A previously unissued live broadcast from NYC by Sir Thomas Beecham enjoys the lively brio we expect.
Beecham conducts The ABC Blue Network Concerts, Vol. 1 = NICOLAI: Overture to The Merry Wives of Windsor; ELGAR: Serenade for String in e minor, Op. 20; HANDEL (arr. Beecham): The Great Elopement; DELIUS: The Walk to the Paradise Garden; J. STRAUSS II: Voices of Spring Waltz, Op. 410 – Blue Network Sym. Orch./ Sir Thomas Beecham – Pristine Audio PASC 461, 54:43 [avail. in var. formats from www.pristineclassical.com] ****:
In his explanatory notes, producer and editor Andrew Rose traces the history of the Red and Blue Networks, subsidiaries of the original NBC ownership, forced by FCC regulations to break up a possible monopoly of radio networks. In June 1945 the Blue Network became the ABC Network; prior, in April, Sir Thomas Beecham had accepted a contract for four concerts: “Sir Thomas Beecham conducting a Symphonic Orchestra.”
Likely, these responsive players derived from assorted members of both the New York Philharmonic and NBC Symphony. This concert of 7 April 1945 had been preserved on acetate 33 rpm records. The broadcasts originated at the Ritz (now Walter Kerr) Theater, 219 W. 48th Street, in Manhattan. Milton Cross does the introductory honors for this broadcast. The popular “lollipop” by Nicolai, his Overture to The Merry Wives of Windsor, enjoys an easy brio and aerial resonance. Of more innate note, we have some live Elgar, his youthful Serenade for Strings, whose lovely Larghetto movement elicits applause for its own sake. An incident on the life of the British dramatist Sheridan gave rise to Sir Thomas Beecham’s selected suite from Handel, The Great Elopement, here in its first radio performance. The sonics for this AM radio broadcast seem a mite constricted at the top – I mean the horns – but the bass registers and the quality of perkiness in the ABC strings and winds more than warrants our musical diversion. A passing hornpipe frolics and huffs with “Rule Britannia” not much hidden in its figures.

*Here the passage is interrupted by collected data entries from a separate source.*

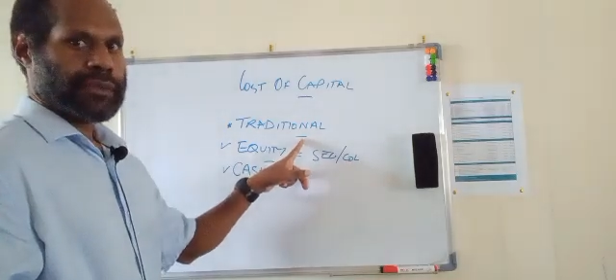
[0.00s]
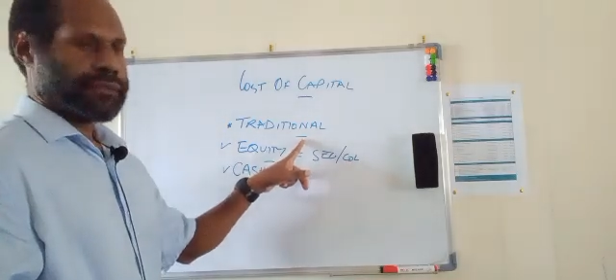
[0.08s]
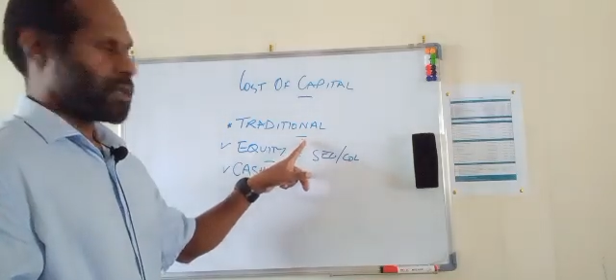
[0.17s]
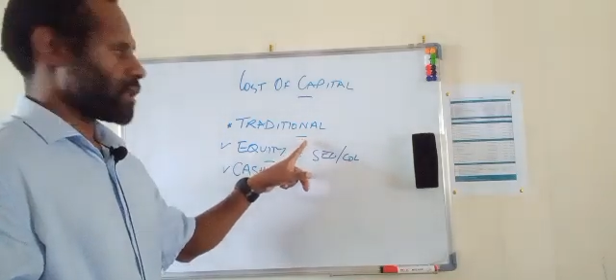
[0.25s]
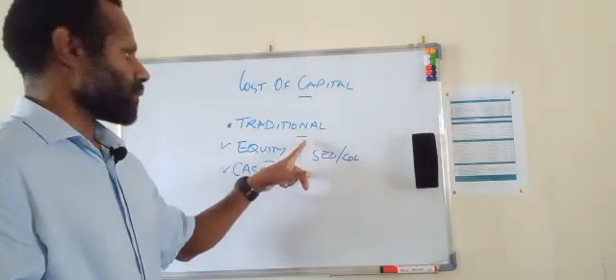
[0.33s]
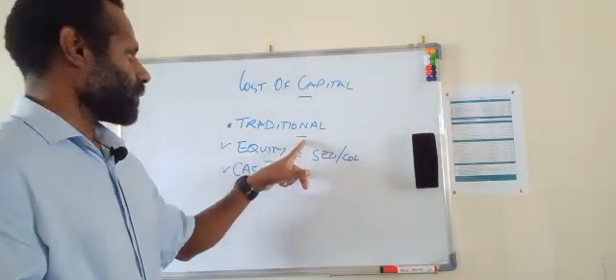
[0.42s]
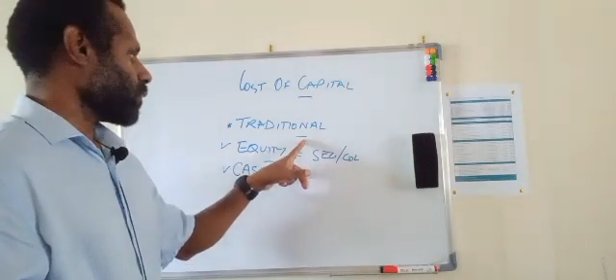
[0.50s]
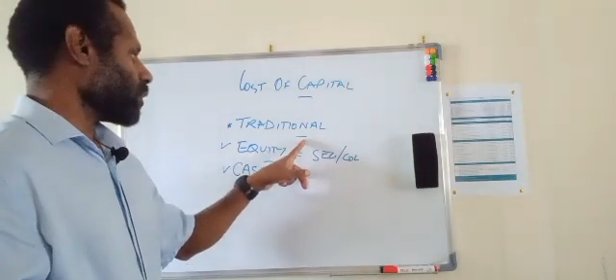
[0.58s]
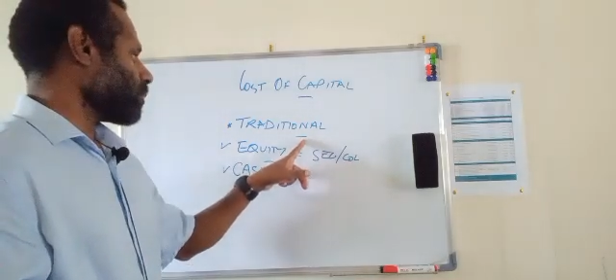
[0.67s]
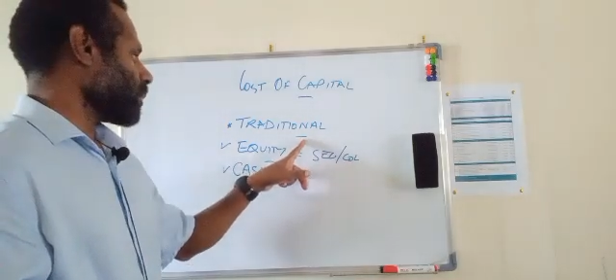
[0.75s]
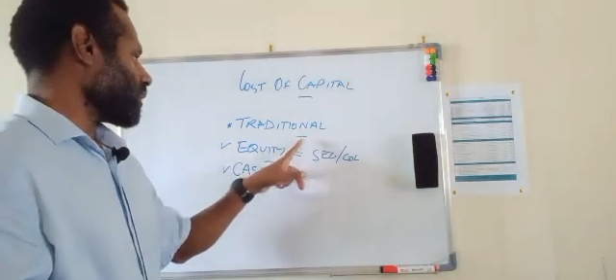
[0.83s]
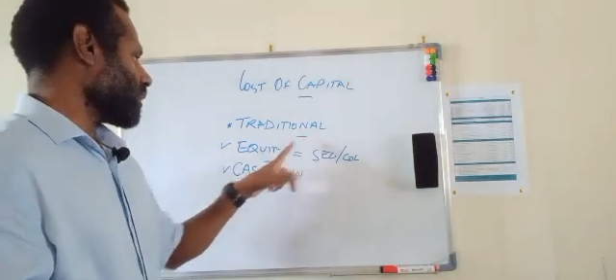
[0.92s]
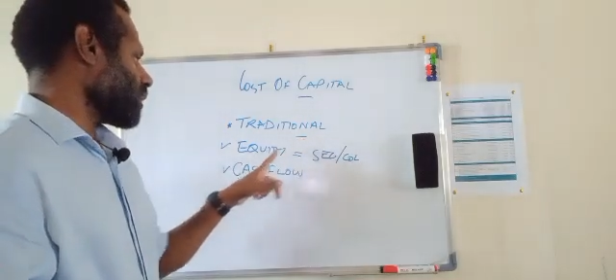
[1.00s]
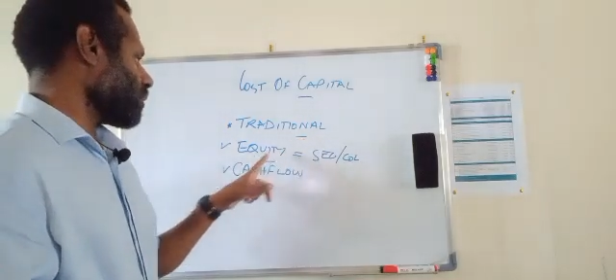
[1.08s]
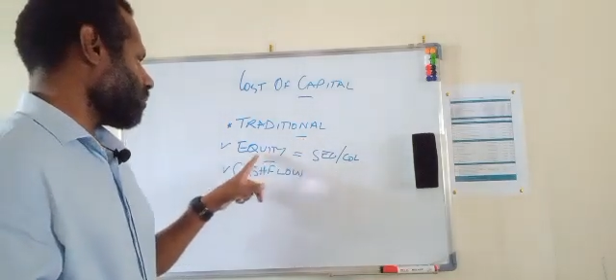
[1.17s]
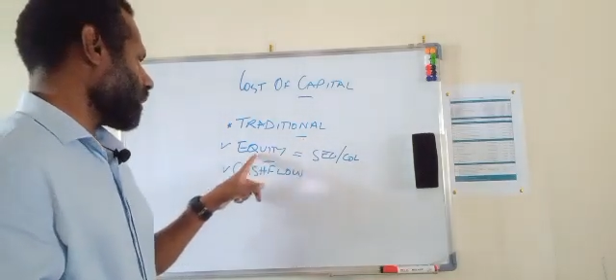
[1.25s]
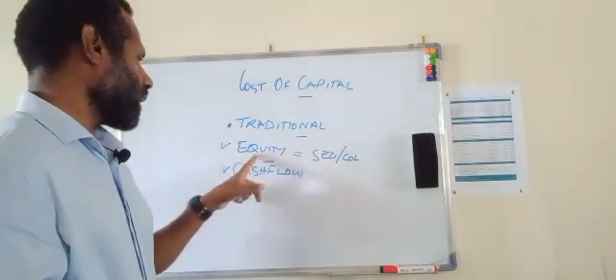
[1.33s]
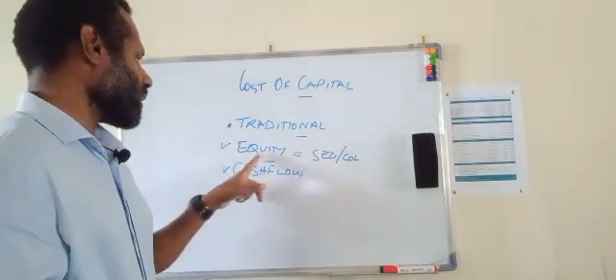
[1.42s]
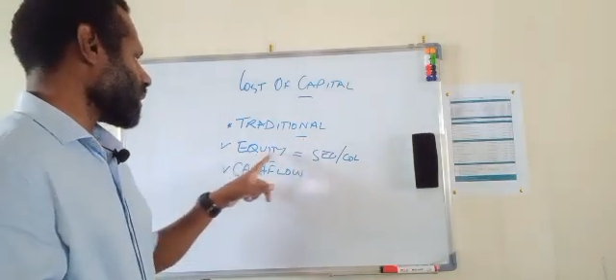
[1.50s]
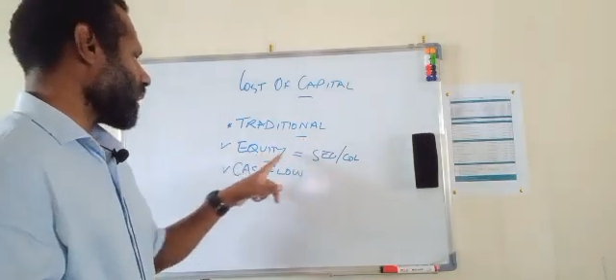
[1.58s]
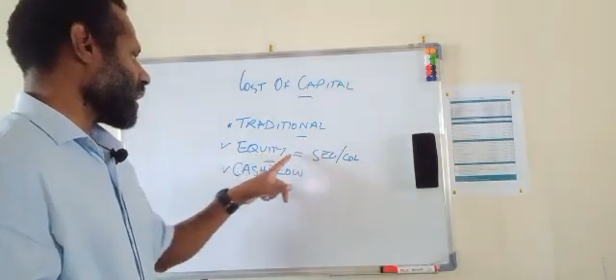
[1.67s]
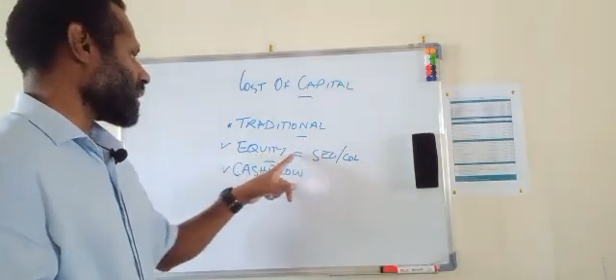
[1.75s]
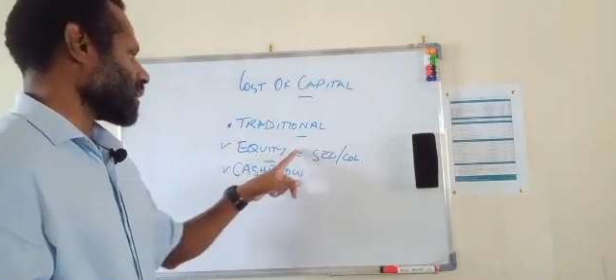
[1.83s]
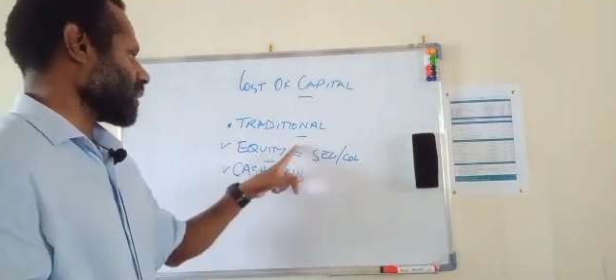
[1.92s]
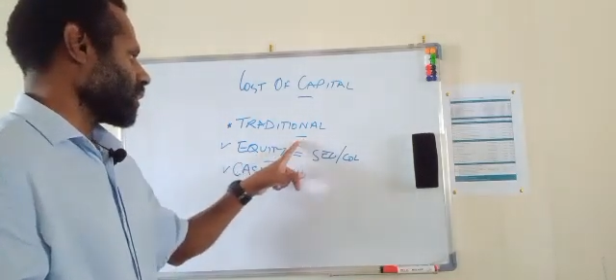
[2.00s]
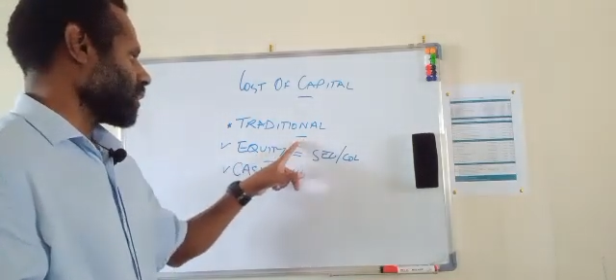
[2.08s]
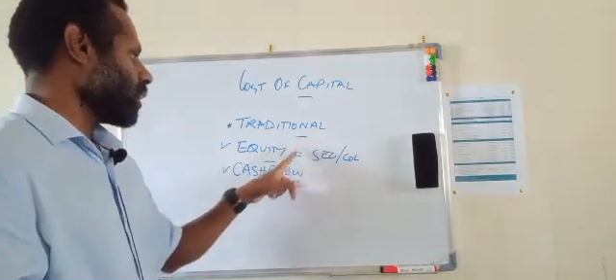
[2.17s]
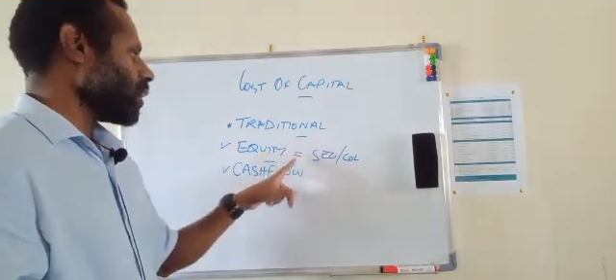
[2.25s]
if it's 40%, the banks are asking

Rare is the Beecham pops concert that does not contain at least one item from his favored Frederick Delius. The composer’s The Walk to the Paradise Garden (1906) serves as an orchestral addition to his opera A Village Romeo and Juliet (1901). The locale will provide the doomed lovers an eternal source of solace after their love-death. We hear more than a fair shade of Wagner’s “Forest Murmurs” as the music evolves into the lovers’ main theme, here set in a radiant B Major. With the alternately thunderous and lilting Voices of Spring – one of the few Strauss waltzes he led on records as far back as 1933 with the London Philharmonic (CAX 8565) – Sir Thomas concludes a thoroughly charming hour of music that “leaves the memory with difficulty.” We from time to time hear Beecham’s guttural encouragements to his spry ensemble.